=== Information provided ===
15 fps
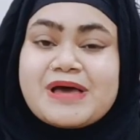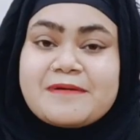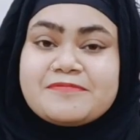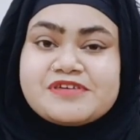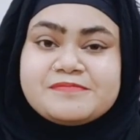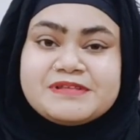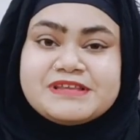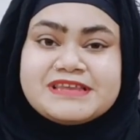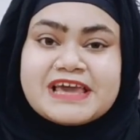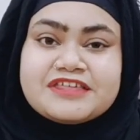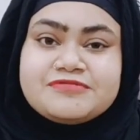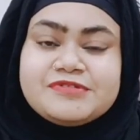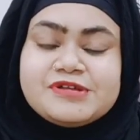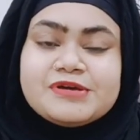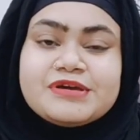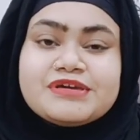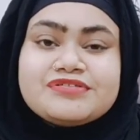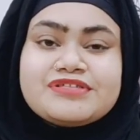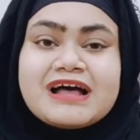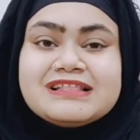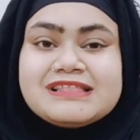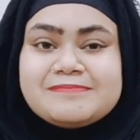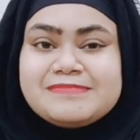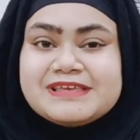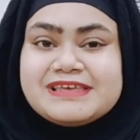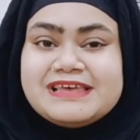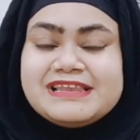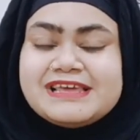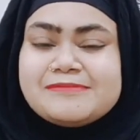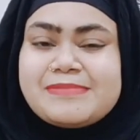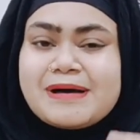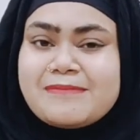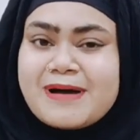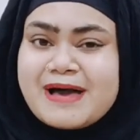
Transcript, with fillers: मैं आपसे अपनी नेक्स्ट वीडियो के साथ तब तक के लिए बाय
===
=== Information provided ===
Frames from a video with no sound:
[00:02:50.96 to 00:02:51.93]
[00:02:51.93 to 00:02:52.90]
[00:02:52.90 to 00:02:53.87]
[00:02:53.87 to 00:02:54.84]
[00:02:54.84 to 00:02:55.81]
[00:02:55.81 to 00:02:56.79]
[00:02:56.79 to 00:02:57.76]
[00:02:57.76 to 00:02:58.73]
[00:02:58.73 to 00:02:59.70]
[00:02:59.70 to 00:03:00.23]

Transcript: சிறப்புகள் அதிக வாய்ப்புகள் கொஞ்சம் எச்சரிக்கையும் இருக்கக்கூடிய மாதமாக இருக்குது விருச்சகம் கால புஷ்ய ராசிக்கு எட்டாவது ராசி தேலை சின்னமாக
===
=== Information provided ===
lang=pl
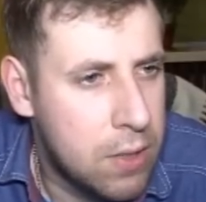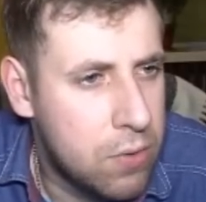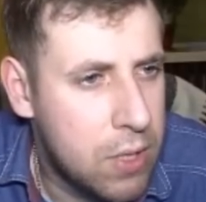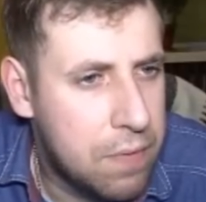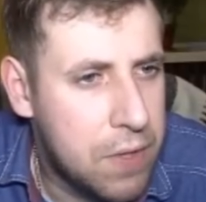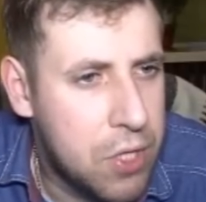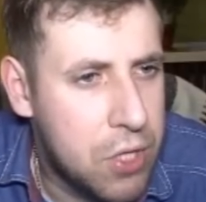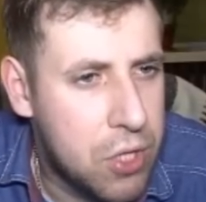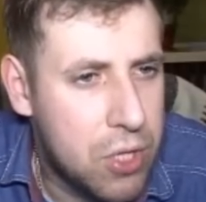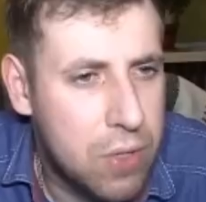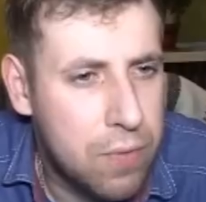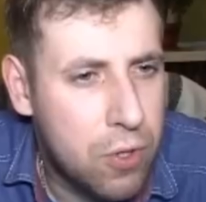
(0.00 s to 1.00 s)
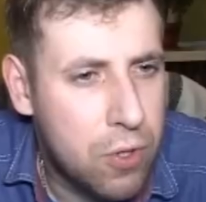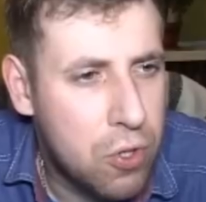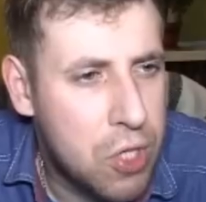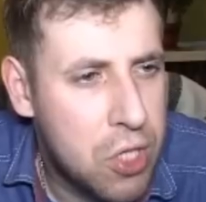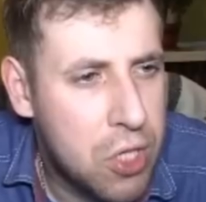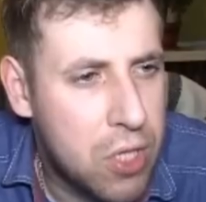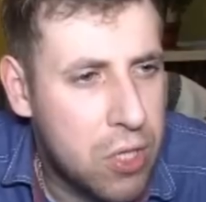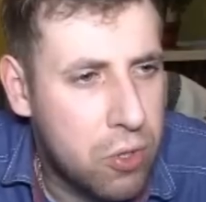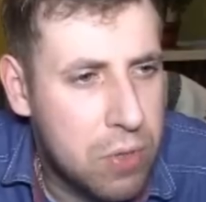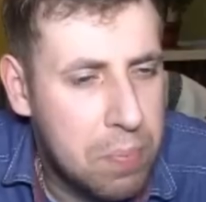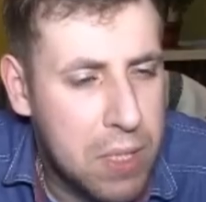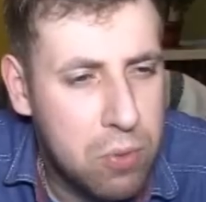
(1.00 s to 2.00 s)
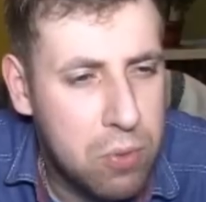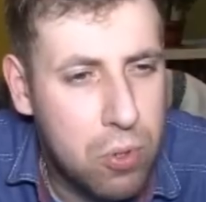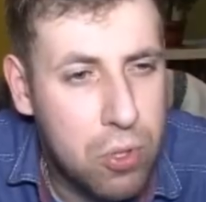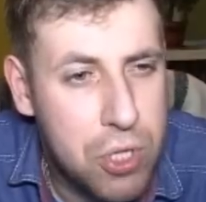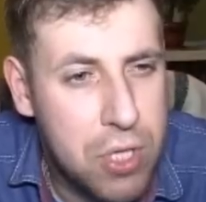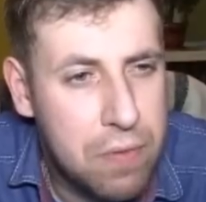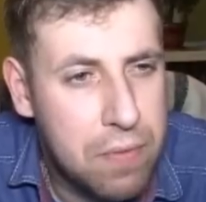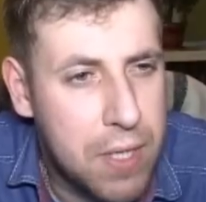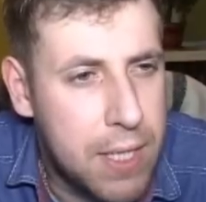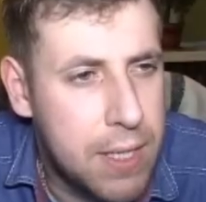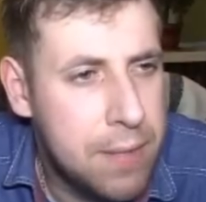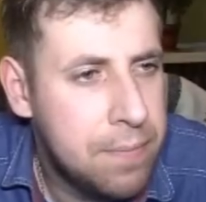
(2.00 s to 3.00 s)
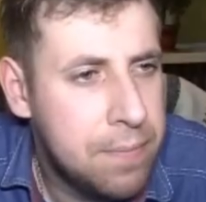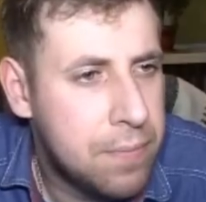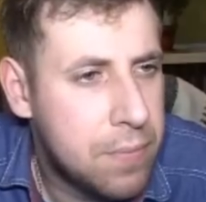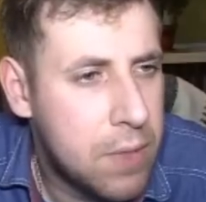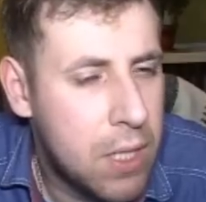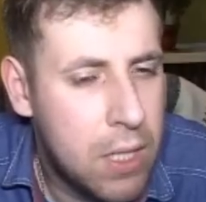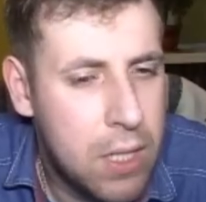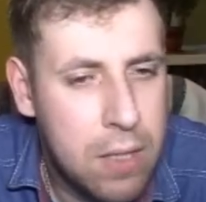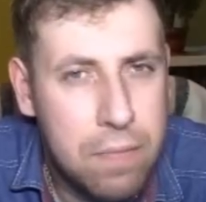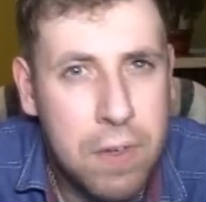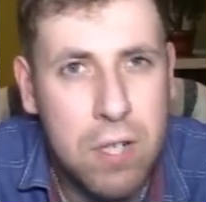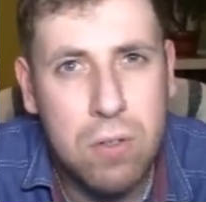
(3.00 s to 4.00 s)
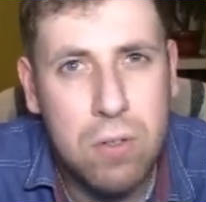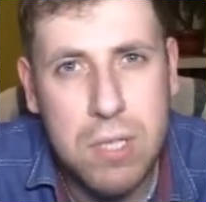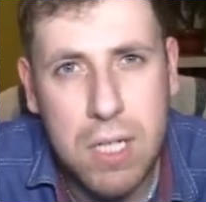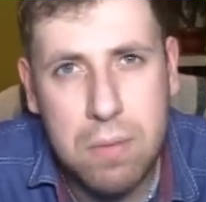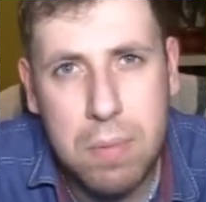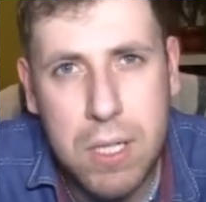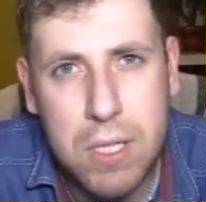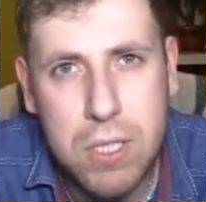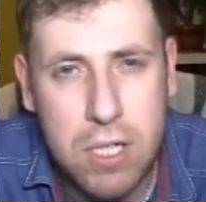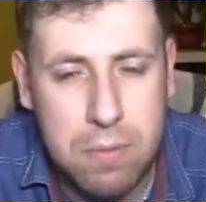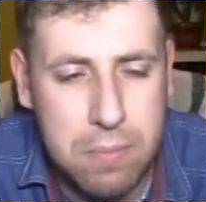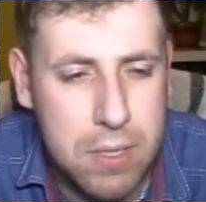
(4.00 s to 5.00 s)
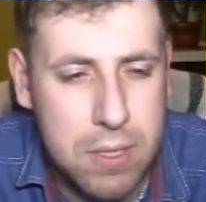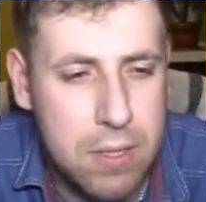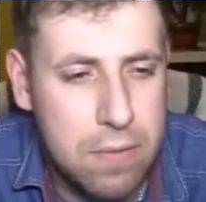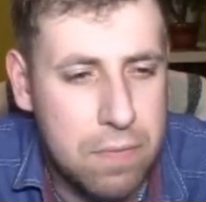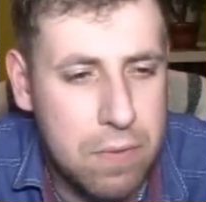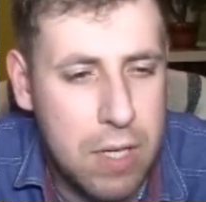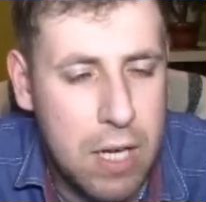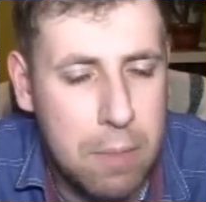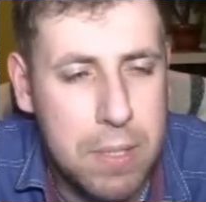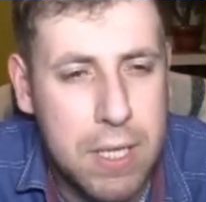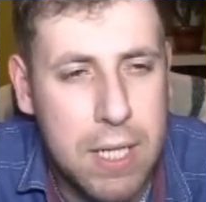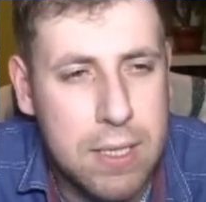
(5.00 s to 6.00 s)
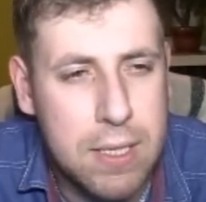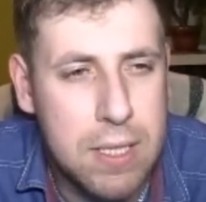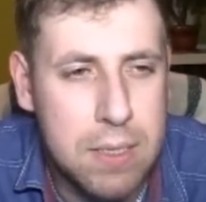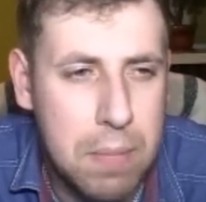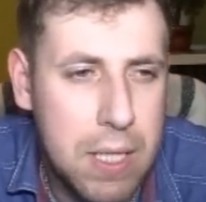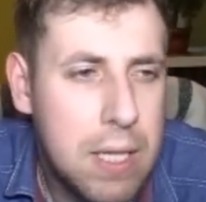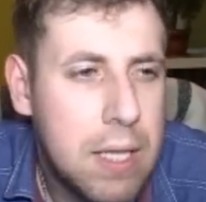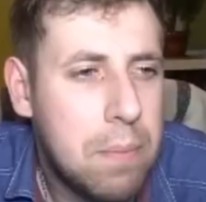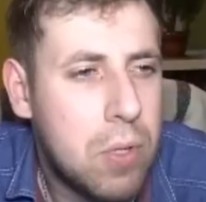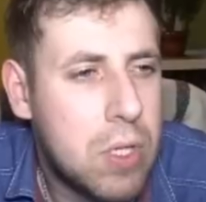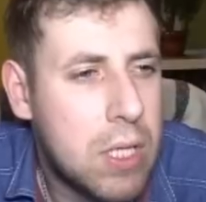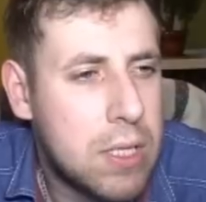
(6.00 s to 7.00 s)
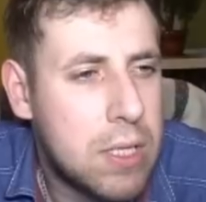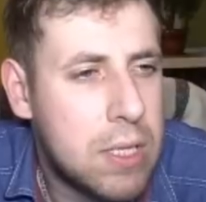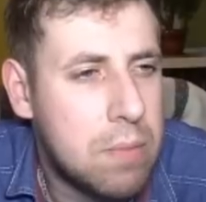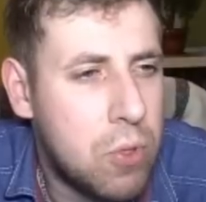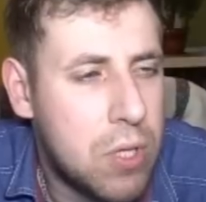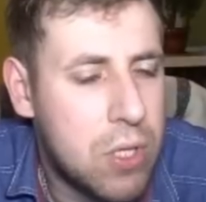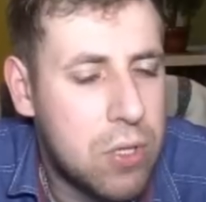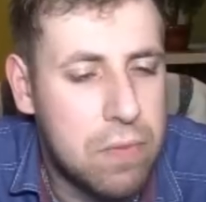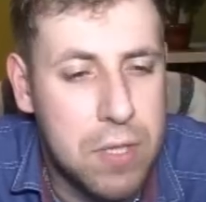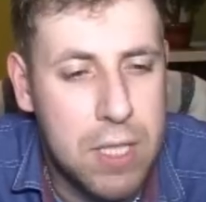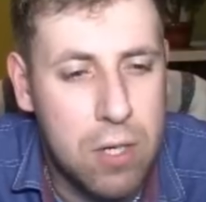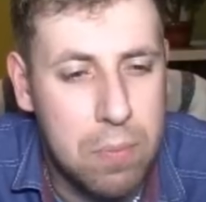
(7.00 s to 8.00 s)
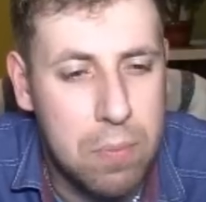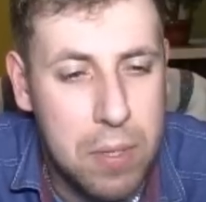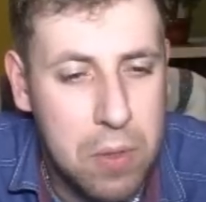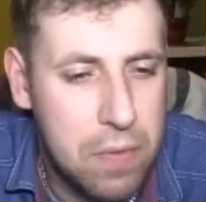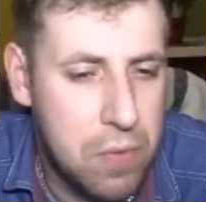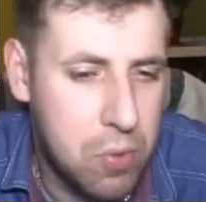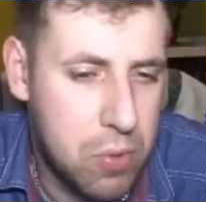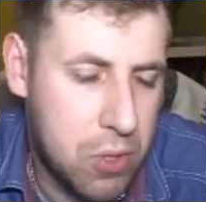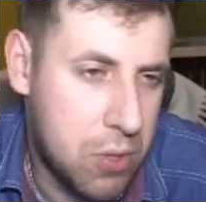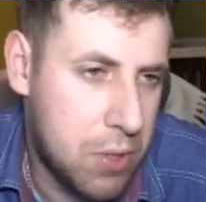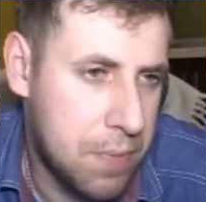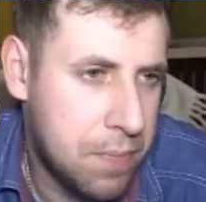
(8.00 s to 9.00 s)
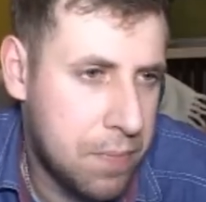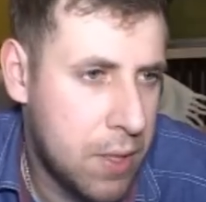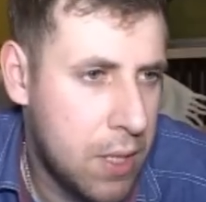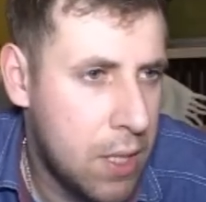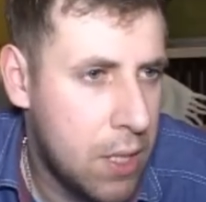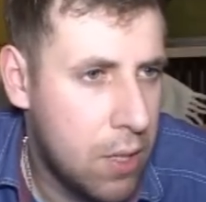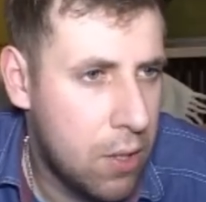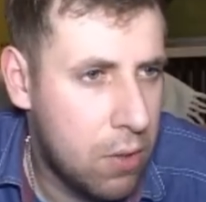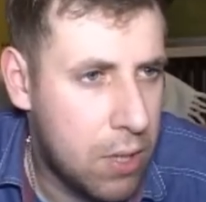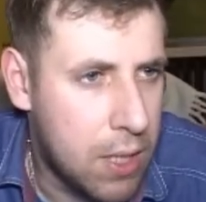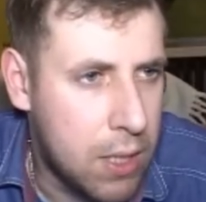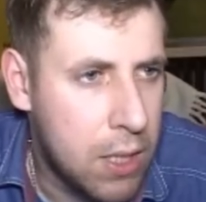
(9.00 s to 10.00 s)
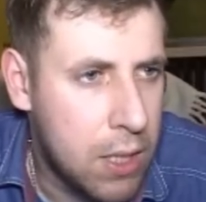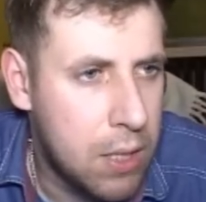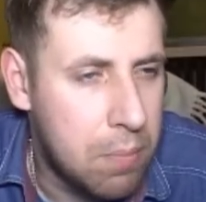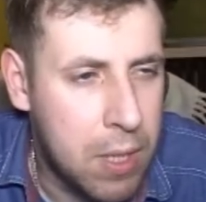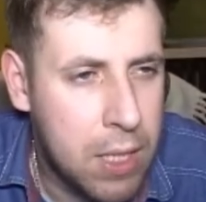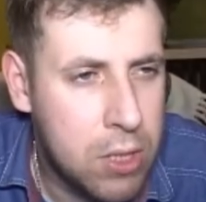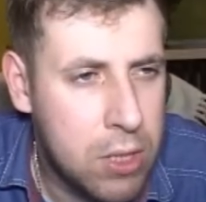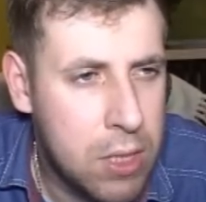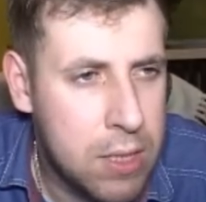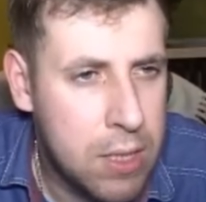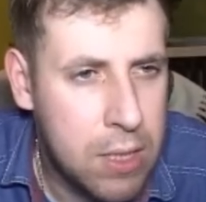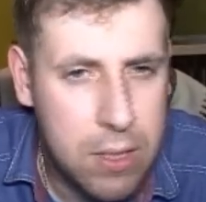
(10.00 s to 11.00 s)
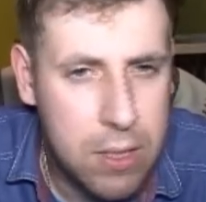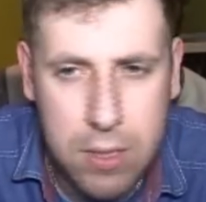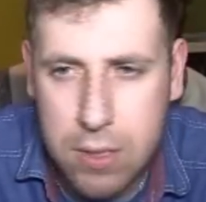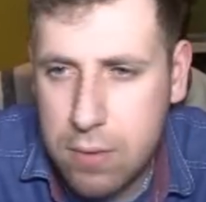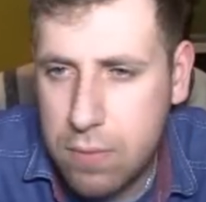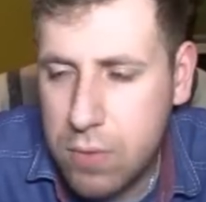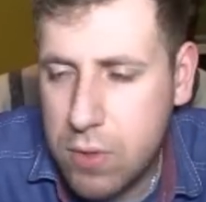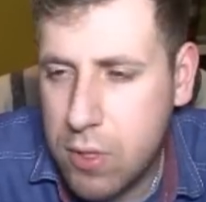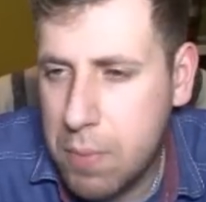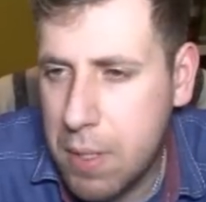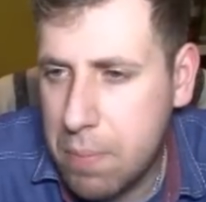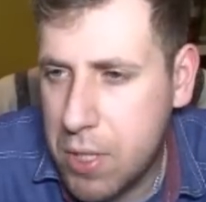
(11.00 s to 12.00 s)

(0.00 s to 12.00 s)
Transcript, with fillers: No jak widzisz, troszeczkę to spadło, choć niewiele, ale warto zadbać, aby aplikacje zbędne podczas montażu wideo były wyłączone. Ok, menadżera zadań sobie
===
Work to be completed — Among the records, find all lines that include the string "fillers" and return them.

Response to this exercise —
Transcript, with fillers: मैं आपसे अपनी नेक्स्ट वीडियो के साथ तब तक के लिए बाय
Transcript, with fillers: No jak widzisz, troszeczkę to spadło, choć niewiele, ale warto zadbać, aby aplikacje zbędne podczas montażu wideo były wyłączone. Ok, menadżera zadań sobie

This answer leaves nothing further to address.